▶

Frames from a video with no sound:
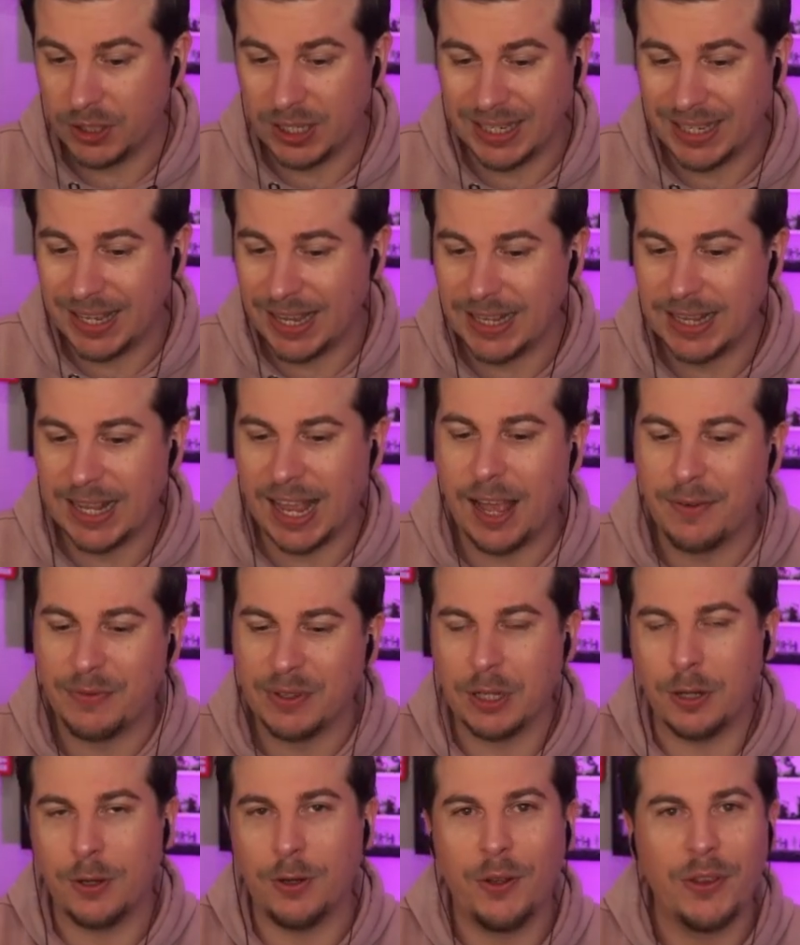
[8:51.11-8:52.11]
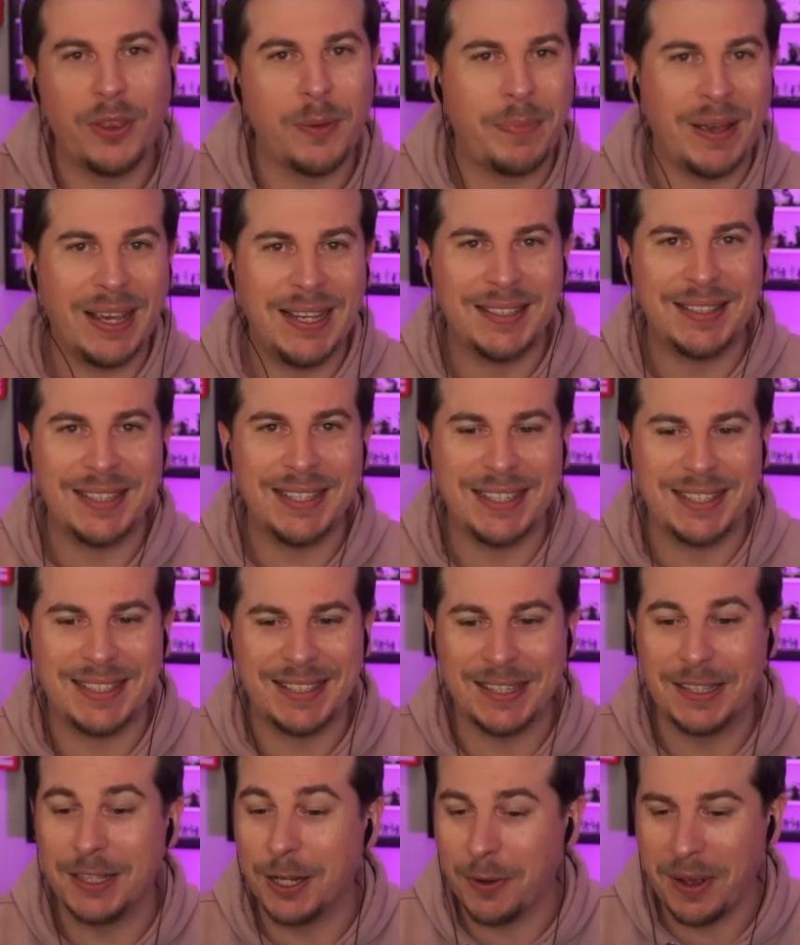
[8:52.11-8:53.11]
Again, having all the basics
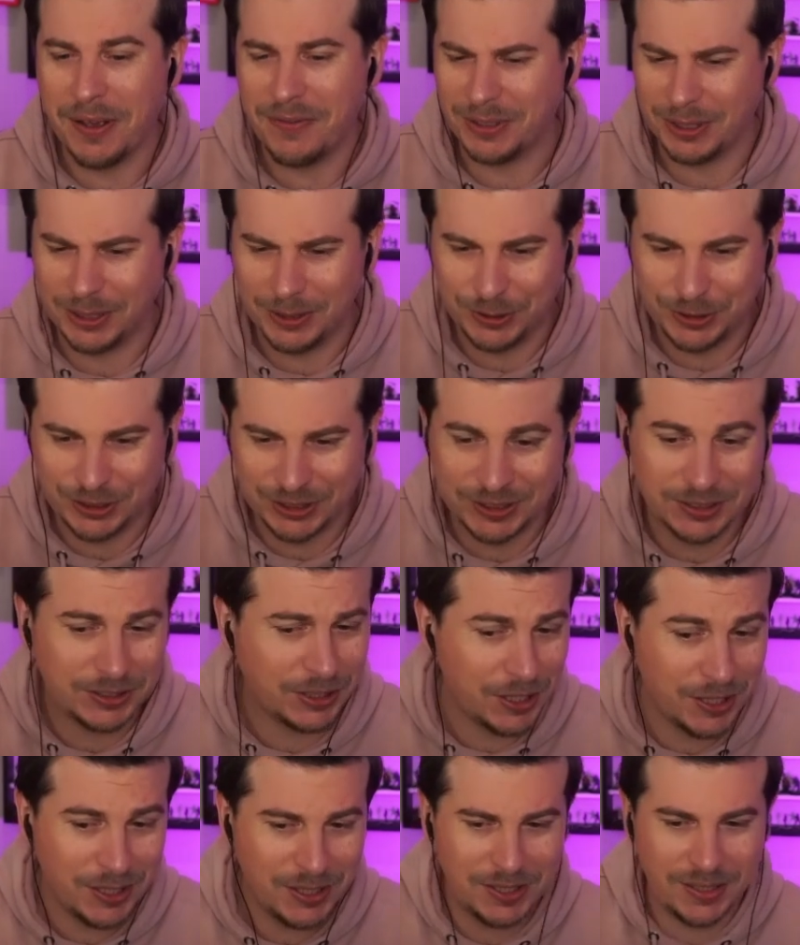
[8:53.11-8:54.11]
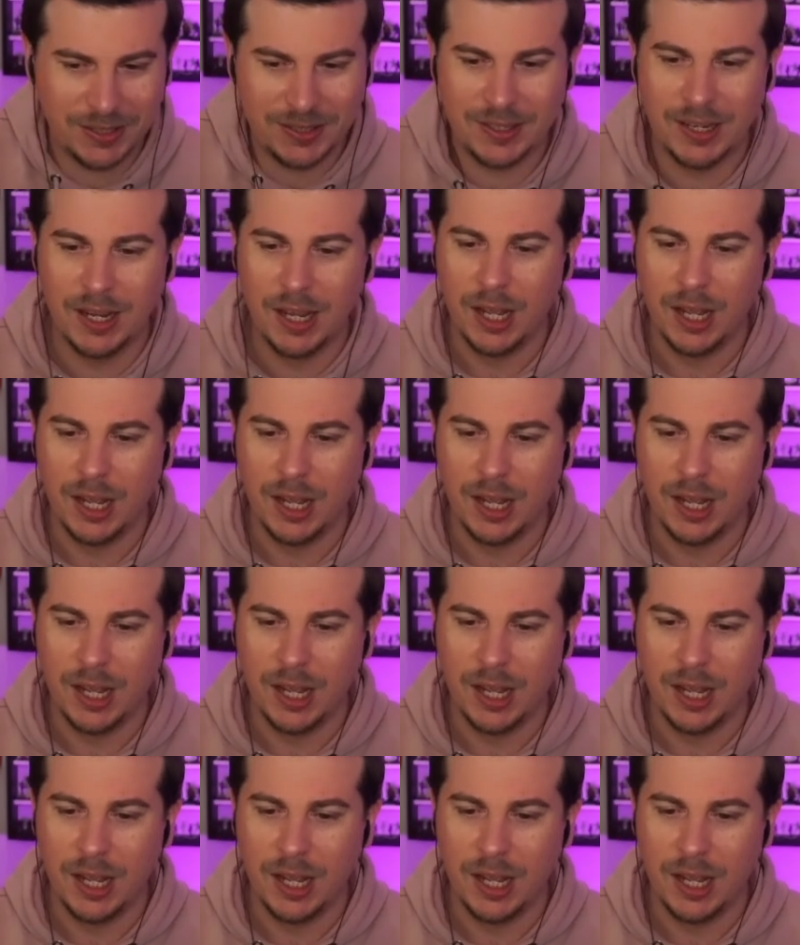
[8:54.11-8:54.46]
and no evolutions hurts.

◀

*Task*: What is needed is every record above, restated word for word, with the pictures left out.

*Solution*:
Frames from a video with no sound:
[8:51.11-8:52.11]
[8:52.11-8:53.11]
Again, having all the basics
[8:53.11-8:54.11]
[8:54.11-8:54.46]
and no evolutions hurts.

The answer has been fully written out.